Rennsport und schöne Frauen gehören einfach zusammen. Doch zum Gratulieren und Küsschen geben ist Christa Rigozzi nicht nach Italien gereist. Auf der Formel-1-Rennstrecke von Imola zeigt die Miss Schweiz 2006 ihre Liebe zu schweren Maschinen und hohem Tempo - wenn doch nur das Wetter mitgespielt hätte.
Christa Rigozzi
© Thomas Buchwalder

Als Botschafterin von Ducati durfte Christa Rigozzi ein neues Modell testen.

Sieben Mal hat Michael Schuhmacher in Imola gewonnen, wo bis 2006 der Grand Prix von San Marino ausgetragen wurde. Jetzt wagte sich eine ehemalige Schönheitskönigin auf dieselbe Formel-1-Strecke - allerdings mit einem Töff. Die begeisterte Ducati-Anhängerin Christa Rigozzi fuhr zum ersten Mal auf einer Rennbahn. «Ich hatte sehr viel Respekt.
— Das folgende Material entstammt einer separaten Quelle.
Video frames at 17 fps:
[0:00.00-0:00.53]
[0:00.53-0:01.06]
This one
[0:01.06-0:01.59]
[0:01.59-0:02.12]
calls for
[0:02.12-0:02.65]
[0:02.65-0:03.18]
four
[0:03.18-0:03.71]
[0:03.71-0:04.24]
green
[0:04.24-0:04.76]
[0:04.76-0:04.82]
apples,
Aber ich brauche das Adrenalin und will unbedingt wieder hingehen», sagt die Miss Schweiz 2006 zu SI online. Ein mächtiger Kick verschaffte der 30-Jährigen wohl auch das Wetter: Es regnete in Strömen.
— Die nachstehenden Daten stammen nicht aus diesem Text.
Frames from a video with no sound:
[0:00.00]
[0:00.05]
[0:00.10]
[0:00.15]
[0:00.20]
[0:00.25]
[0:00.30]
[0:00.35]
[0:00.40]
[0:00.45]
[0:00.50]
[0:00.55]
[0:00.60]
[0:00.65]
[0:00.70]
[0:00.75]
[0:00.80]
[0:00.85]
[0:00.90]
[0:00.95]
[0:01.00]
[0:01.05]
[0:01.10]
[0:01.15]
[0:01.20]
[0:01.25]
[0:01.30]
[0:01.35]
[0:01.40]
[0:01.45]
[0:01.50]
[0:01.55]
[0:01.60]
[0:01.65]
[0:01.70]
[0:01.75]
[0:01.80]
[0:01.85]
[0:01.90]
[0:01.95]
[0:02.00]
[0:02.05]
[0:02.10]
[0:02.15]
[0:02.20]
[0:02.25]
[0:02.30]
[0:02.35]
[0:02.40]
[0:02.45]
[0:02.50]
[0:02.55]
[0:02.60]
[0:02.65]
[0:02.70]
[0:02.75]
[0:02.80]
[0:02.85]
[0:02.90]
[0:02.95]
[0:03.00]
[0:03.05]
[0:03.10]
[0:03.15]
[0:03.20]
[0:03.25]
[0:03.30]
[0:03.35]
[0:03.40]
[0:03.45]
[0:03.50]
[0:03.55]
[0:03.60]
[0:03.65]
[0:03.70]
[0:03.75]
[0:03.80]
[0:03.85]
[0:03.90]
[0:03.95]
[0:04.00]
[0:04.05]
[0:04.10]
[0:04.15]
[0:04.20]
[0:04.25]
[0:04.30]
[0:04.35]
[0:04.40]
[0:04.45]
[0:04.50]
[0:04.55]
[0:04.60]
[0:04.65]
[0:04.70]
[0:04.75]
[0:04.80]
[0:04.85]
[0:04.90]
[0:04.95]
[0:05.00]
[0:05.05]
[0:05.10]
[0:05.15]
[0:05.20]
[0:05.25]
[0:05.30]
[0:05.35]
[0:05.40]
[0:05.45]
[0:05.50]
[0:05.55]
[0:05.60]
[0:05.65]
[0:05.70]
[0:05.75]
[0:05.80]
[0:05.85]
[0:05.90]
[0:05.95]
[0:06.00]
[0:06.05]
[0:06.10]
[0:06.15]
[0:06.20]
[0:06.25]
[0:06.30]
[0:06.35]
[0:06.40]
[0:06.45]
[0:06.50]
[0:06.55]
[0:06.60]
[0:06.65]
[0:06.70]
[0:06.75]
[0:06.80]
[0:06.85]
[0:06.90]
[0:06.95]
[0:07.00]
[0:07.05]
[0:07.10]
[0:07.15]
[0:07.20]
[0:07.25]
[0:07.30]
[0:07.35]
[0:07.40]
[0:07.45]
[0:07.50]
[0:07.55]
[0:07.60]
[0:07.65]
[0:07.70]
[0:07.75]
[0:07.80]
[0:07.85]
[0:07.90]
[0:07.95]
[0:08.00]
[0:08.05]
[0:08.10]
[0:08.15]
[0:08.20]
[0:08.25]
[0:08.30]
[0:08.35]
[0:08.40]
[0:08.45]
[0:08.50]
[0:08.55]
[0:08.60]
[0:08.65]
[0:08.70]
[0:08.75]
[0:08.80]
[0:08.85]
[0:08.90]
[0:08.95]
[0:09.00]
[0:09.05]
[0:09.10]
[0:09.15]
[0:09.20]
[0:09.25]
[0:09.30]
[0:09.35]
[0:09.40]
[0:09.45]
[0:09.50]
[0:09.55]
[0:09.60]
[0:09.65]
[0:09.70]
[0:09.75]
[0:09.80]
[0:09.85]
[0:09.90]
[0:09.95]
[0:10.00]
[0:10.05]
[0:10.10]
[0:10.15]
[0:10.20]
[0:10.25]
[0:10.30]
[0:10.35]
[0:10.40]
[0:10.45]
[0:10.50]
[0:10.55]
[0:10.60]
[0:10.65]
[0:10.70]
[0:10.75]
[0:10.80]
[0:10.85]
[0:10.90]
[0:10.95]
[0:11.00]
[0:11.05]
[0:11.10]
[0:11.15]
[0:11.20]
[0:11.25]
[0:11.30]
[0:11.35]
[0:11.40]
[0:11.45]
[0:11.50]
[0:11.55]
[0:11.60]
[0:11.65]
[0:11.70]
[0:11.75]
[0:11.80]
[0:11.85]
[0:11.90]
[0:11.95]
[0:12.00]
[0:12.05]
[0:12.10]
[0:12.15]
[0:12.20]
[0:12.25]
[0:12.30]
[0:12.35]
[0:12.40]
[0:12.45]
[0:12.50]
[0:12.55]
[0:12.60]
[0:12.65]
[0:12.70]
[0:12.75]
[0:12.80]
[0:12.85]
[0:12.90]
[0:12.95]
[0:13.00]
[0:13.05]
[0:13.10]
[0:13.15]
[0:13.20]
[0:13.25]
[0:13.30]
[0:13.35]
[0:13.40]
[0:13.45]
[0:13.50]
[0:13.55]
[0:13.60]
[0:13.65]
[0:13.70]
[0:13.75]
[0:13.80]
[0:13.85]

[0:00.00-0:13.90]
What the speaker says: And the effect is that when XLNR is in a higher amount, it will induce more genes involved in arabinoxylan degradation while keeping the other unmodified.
So zeigte der Tacho in den ersten paar Runden nur gerade mal bis 70 Kilometer pro Stunde an. «Ich bin schon sehr vorsichtig gefahren», sagt sie. Es lag aber nicht nur am Wetter - 1994 verunfallten auf genau dieser Strecke an einem einzigen Wochenende gleich zwei Formel-1-Piloten tödlich. In einer der Todeskurven sammelte sich so viel Regenwasser an, dass Christa Rigozzi lieber die Bremse zog. «Ich kannte die Strecke ja erst nur von der Karte. Aber nach jeder Runde habe ich mehr Vertrauen gefasst und das Tempo erhöht.» 
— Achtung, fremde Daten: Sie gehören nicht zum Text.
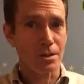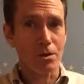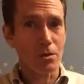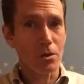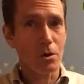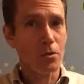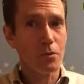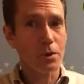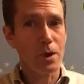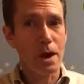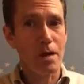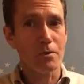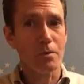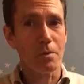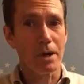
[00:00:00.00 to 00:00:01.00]
You don't know if you
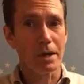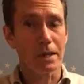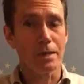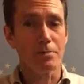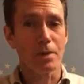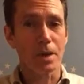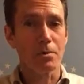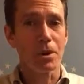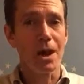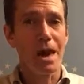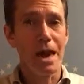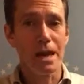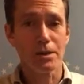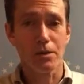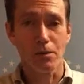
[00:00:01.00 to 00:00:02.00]
have the money to be able to
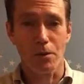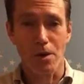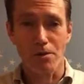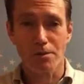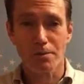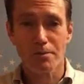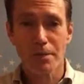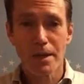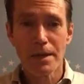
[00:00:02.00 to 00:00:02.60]
handle those.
Für ein Rennen sei sie aber noch lange nicht bereit, dafür fehle ihr einfach die Übung. Das Fahren auf einer Rennstrecke sei denn auch ganz anders als auf öffentlichen Strassen. Tipps dafür bekam sie von Rolf Biland. Der siebenfache Weltmeister im Seitenwagenfahren erklärte ihr, worauf sie achten muss. «Ich war weit und breit die einzige Frau. Und ich bekam so viele Komplimente», sagt sie stolz. Bereits jetzt organisiert sie wieder ein Training. Und hofft, dass beim nächsten Mal der Boden trocken ist. Dann gibt sie nämlich erst richtig Gas.